Creusage d’urgence dans la Baie Lavallière

Sébastien Lacroix

En raison de conditions exceptionnelles, les maires de la MRC de Pierre-De Saurel ont autorisé le creusage d’urgence de deux cours d’eau dans la baie Lavallière, un dossier qui faisait l’objet de vives contestations de la part des agriculteurs.

« Les fortes précipitations que nous avons connues et le fait qu’il est nécessaire d’améliorer la situation le plus rapidement possible pour les terres agricoles ont fait en sorte que les maires ont reconnu le caractère urgent de l’opération », rapporte le directeur général de la MRC, Denis Boisvert.

Cette décision permet à la MRC de se soustraire de l’obligation d’aller en appel d’offres publiques et ainsi accélérer le début des travaux en confiant à Béton Laurier le creusage de la décharge des 40 et du cours d’eau du Marais, selon un tarif horaire. Ceux-ci doivent commencer dès que les conditions de terrains permettront une capacité portante suffisante pour supporter des équipements lourds telle qu’une pelle mécanique.

« Nous avons eu des précipitations comme nous en voyons environ une fois par cent ans, indique Denis Boisvert. Comme c’est un marais et qu’il est situé très bas, en plus de drainer presque tous les cours d’eau de la MRC, la baie a un égouttement qui est très lent ».

Disons que le temps presse pour réaliser les travaux, puisque la date limite est fixée au 1er octobre. « Si nous sommes pour dépasser cette date, nous allons faire creuser le fond des cours d’eau en priorité. Si nous faisions des travaux sur le talus, il faudrait un paillis de protection, ce qui serait plus dispendieux », continue-t-il.« Le fait que nous soyons limités entre le 1er août et le 1er octobre pour faire les travaux, plutôt qu’entre le 1er mai et le 15 octobre comme c’était le cas jusqu’à il y a deux ou trois ans, ça entraîne une augmentation du coût des soumissions. Comme les entrepreneurs sont plus occupés, ils augmentent leur prix parce qu’ils doivent louer des équipements », explique M. Boisvert. 

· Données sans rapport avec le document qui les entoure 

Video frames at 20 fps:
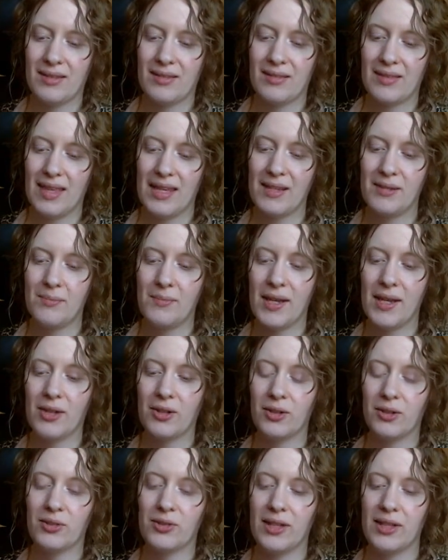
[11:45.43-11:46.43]
They
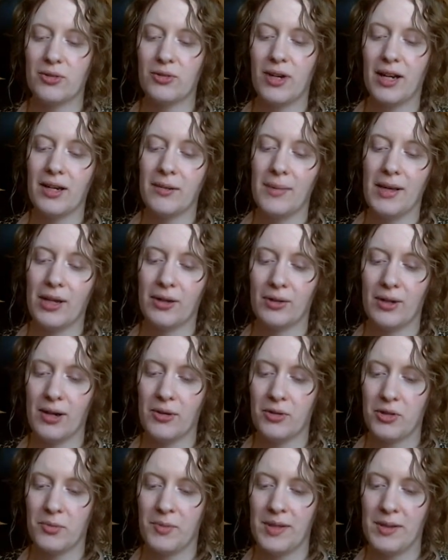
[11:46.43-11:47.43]
try to make her
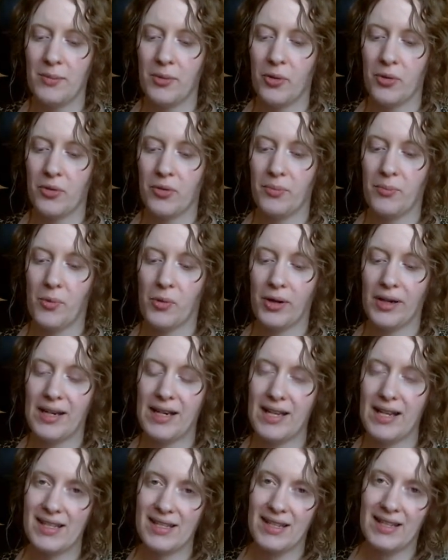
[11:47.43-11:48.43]
out to be both more
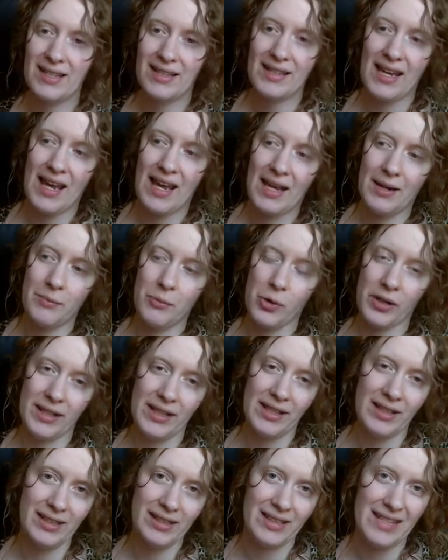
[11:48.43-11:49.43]
innocent and more
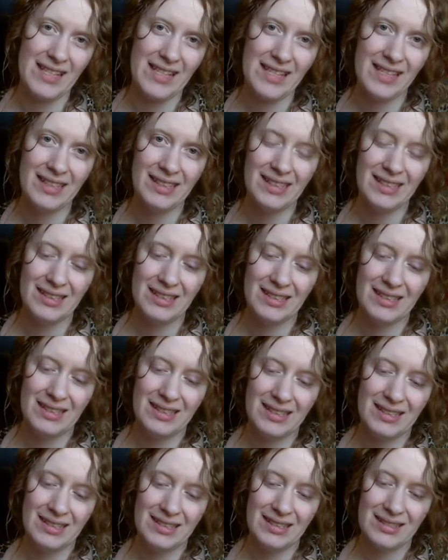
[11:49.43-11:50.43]
guilty
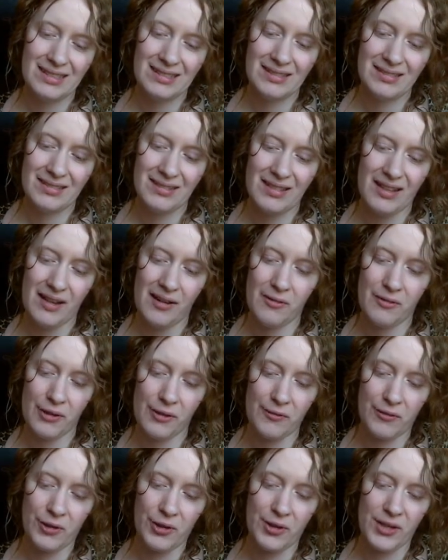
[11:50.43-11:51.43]
of
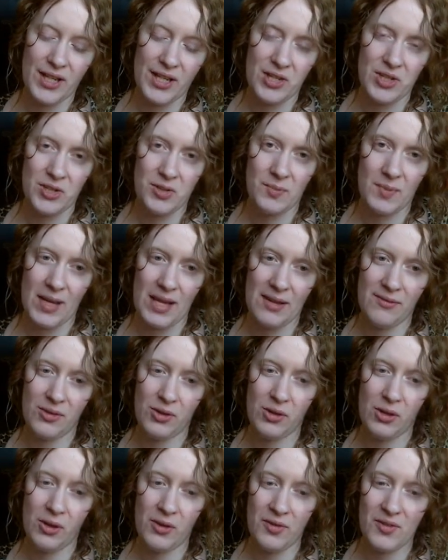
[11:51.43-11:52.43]
her flirtatious
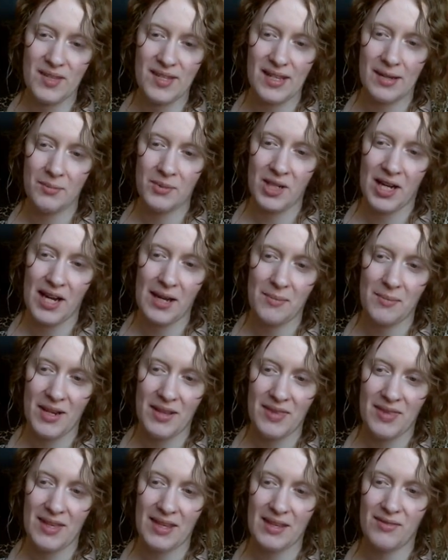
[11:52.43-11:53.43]
behavior all at the same time, and I
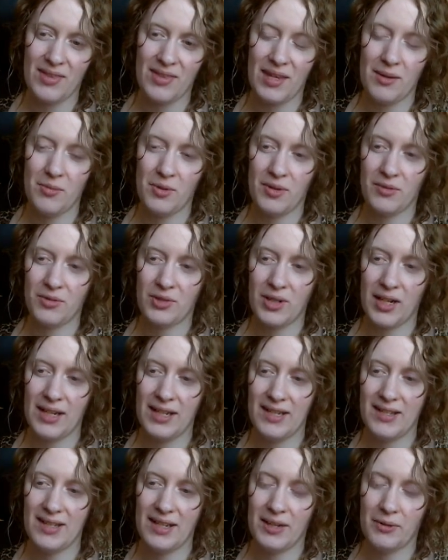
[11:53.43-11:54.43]
think if they would have tried
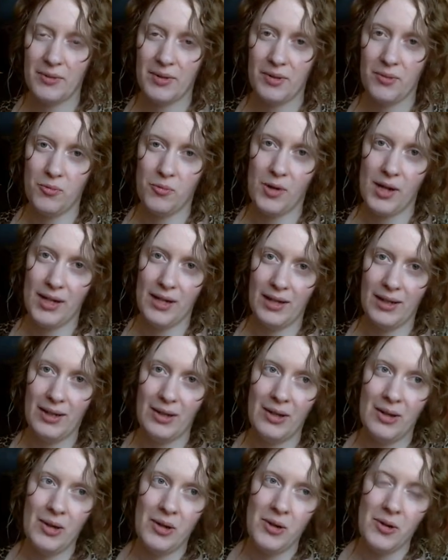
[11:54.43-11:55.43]
to stick with one
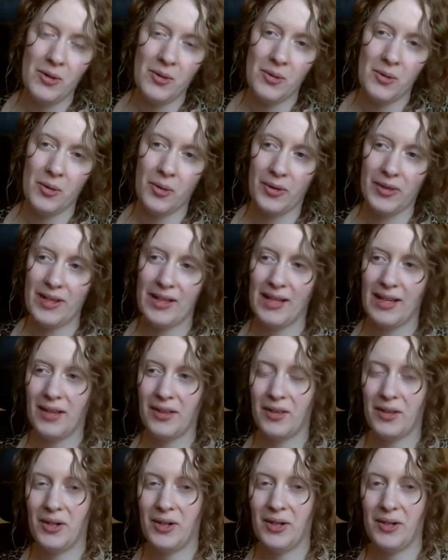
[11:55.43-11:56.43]
or the
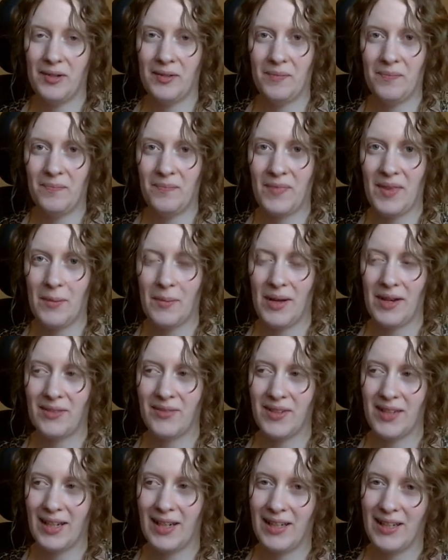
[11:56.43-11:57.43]
other, they might
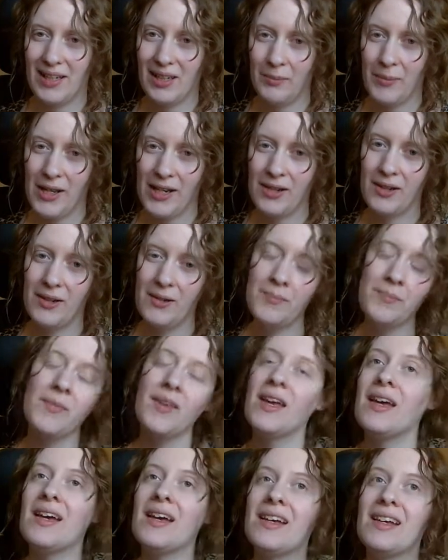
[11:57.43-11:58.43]
have done a little better.
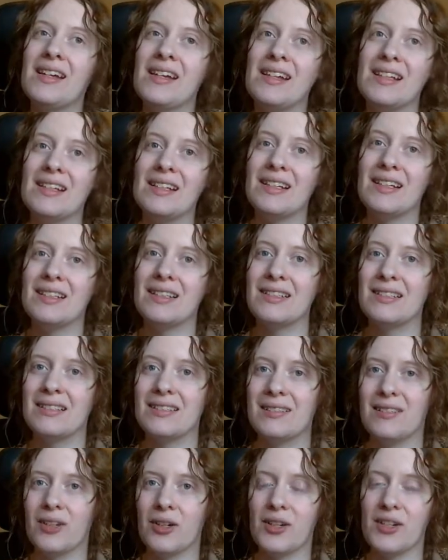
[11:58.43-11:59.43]

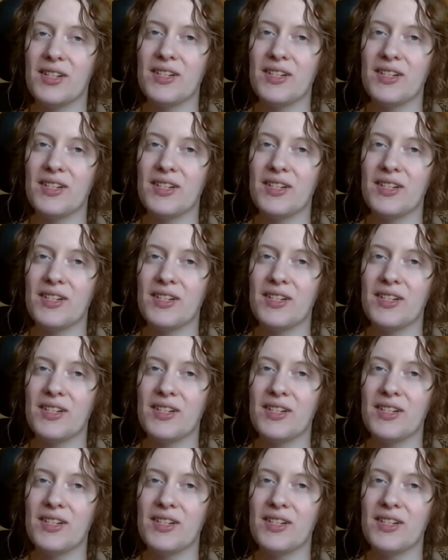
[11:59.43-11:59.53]
Her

« Nous avons fait des pressions, sans succès », déplore Denis Boisvert, qui rappelle que les MRC de la Montérégie ont dénoncé les nombreuses exigences environnementales plus sévères dont elles sont la cible par leur direction régionale du ministère de l’Environnement.

Pour ce qui est de la première rivière Pot au Beurre, qui fait aussi partie des demandes des agriculteurs dont les terres sont victimes d’inondations, la MRC compte réaliser les travaux de creusage en 2012. « Nous avons pris les relevés de terrain l’an dernier, mais ça devrait aller à l’an prochain parce que nous n’avons pas encore complété le dossier et que nous n’avons pas encore reçu les autorisations », explique le directeur général.